[Saved entries]
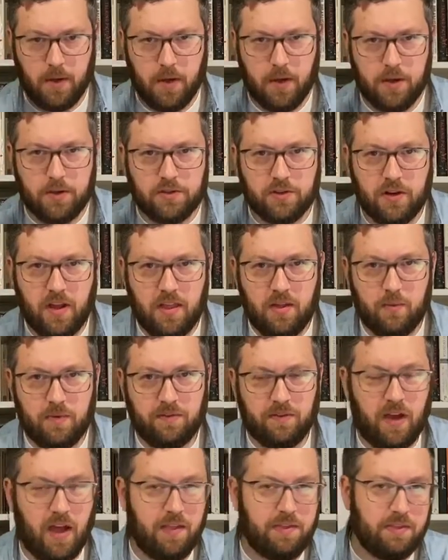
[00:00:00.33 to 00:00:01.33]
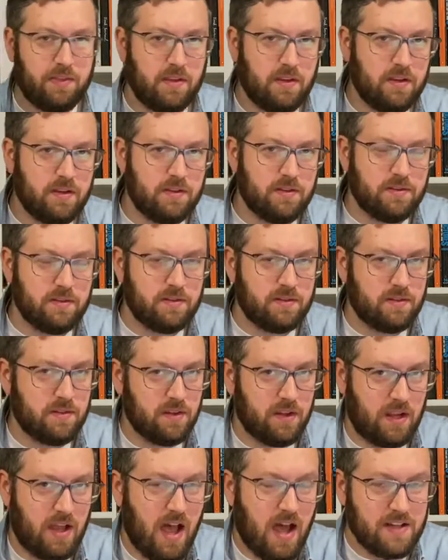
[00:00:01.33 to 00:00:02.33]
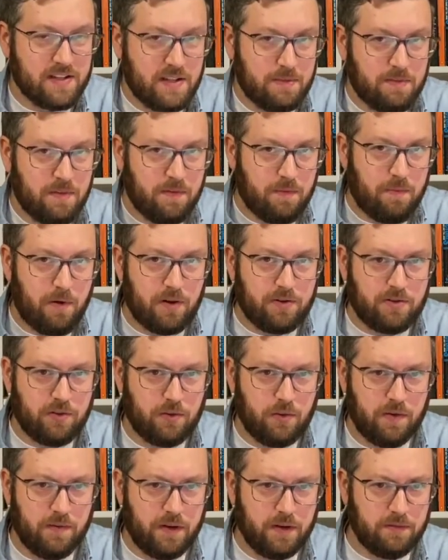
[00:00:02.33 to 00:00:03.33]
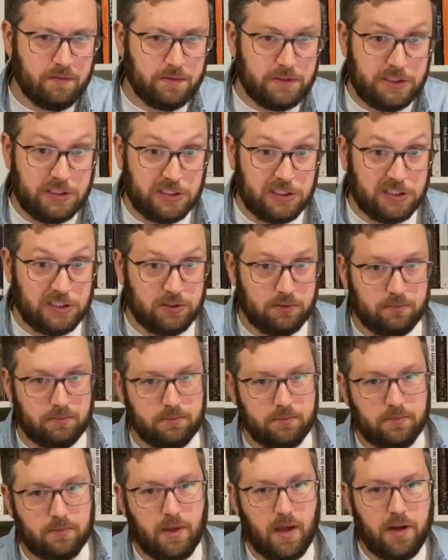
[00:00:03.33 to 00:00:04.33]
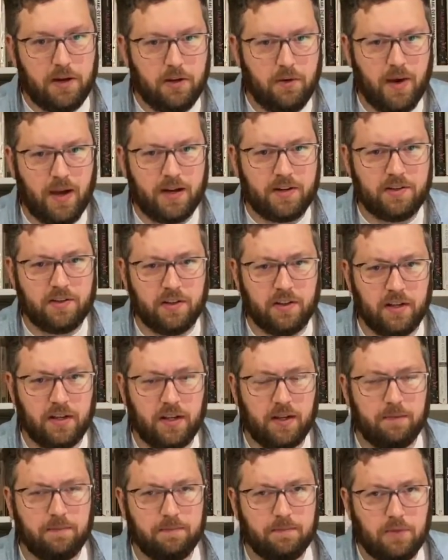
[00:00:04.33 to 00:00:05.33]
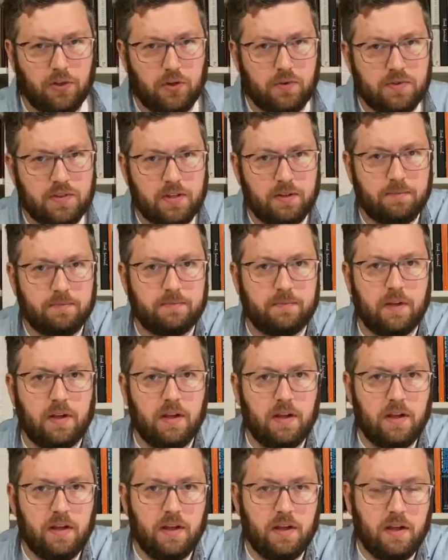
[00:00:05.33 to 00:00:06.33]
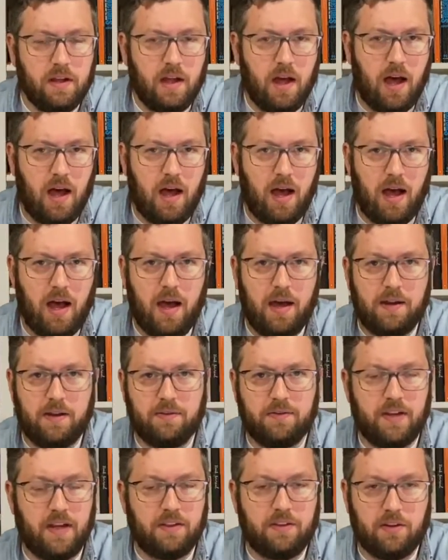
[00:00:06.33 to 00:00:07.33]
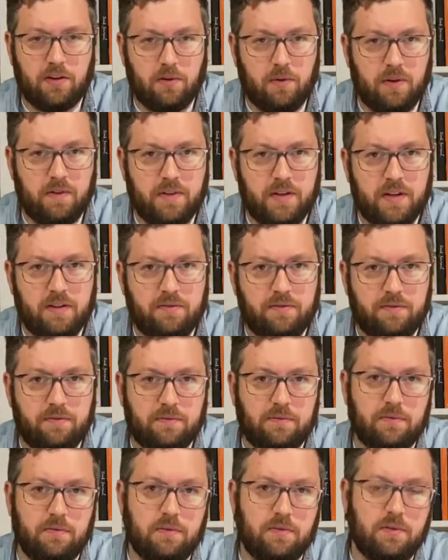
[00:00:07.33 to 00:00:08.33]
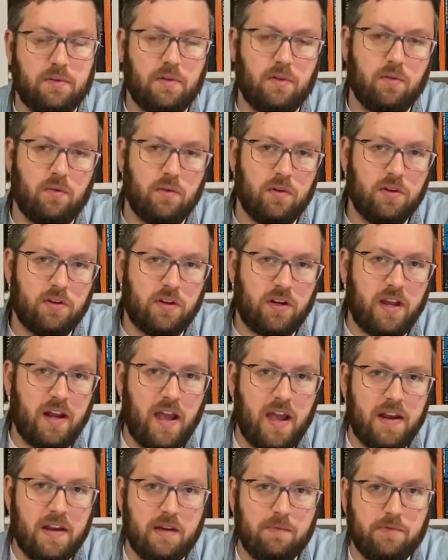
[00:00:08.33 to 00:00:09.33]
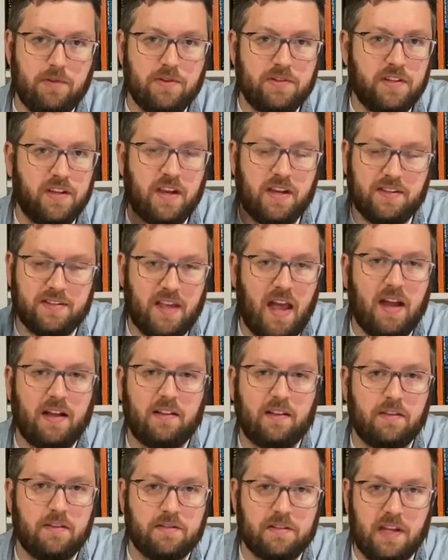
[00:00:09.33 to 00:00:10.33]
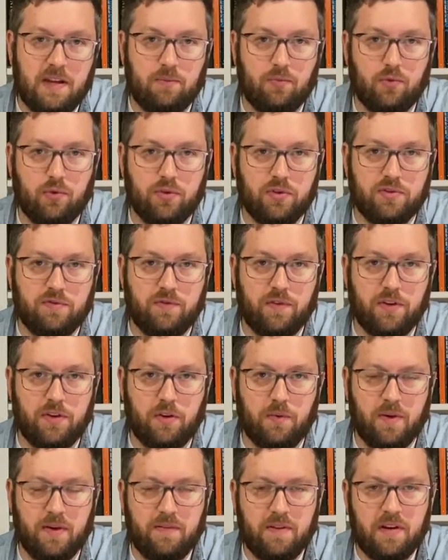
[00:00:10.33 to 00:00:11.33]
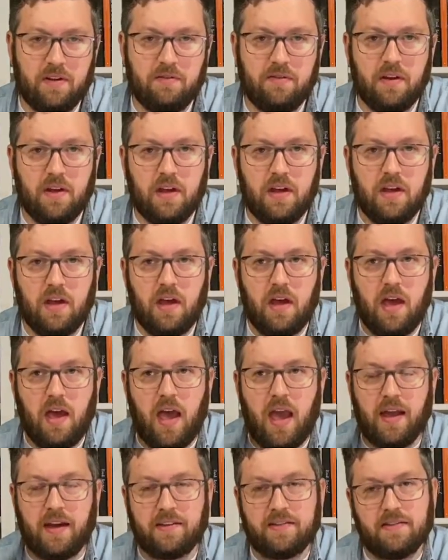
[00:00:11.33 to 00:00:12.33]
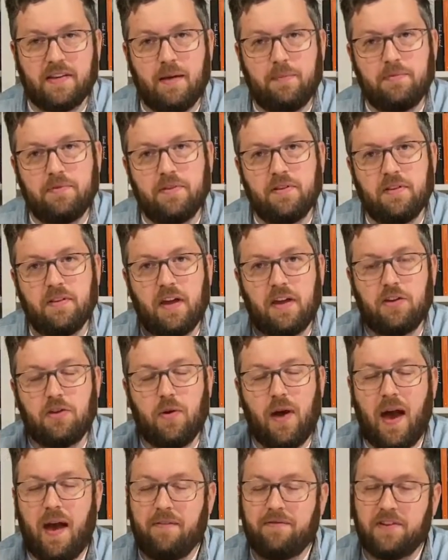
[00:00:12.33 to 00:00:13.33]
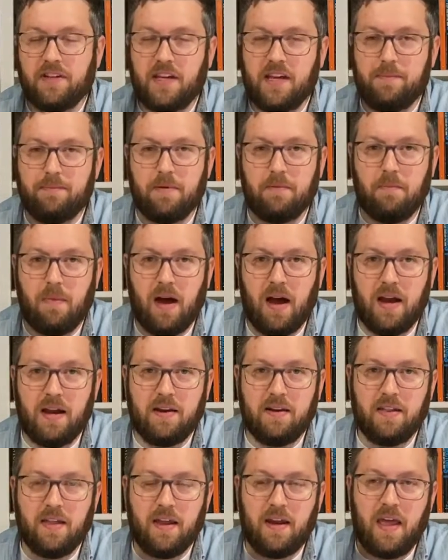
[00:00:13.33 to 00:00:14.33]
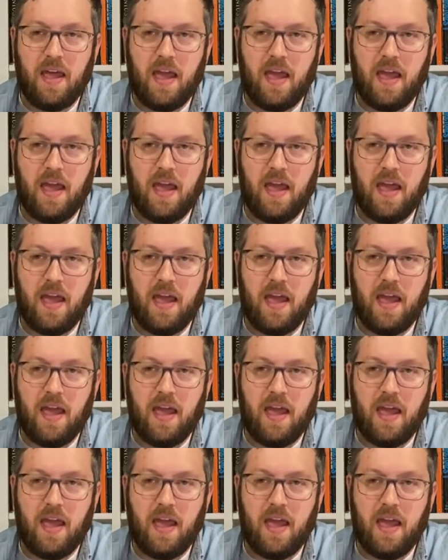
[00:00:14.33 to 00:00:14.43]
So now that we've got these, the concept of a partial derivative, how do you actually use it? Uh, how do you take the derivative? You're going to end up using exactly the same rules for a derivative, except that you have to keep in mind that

**Prompt**
With pictures omitted, reproduce exactly the lines from the line containing "[00:00:12.33 to 00:00:13.33]" through the end of the data above.

**Exercise result**
[00:00:12.33 to 00:00:13.33]
[00:00:13.33 to 00:00:14.33]
[00:00:14.33 to 00:00:14.43]
So now that we've got these, the concept of a partial derivative, how do you actually use it? Uh, how do you take the derivative? You're going to end up using exactly the same rules for a derivative, except that you have to keep in mind that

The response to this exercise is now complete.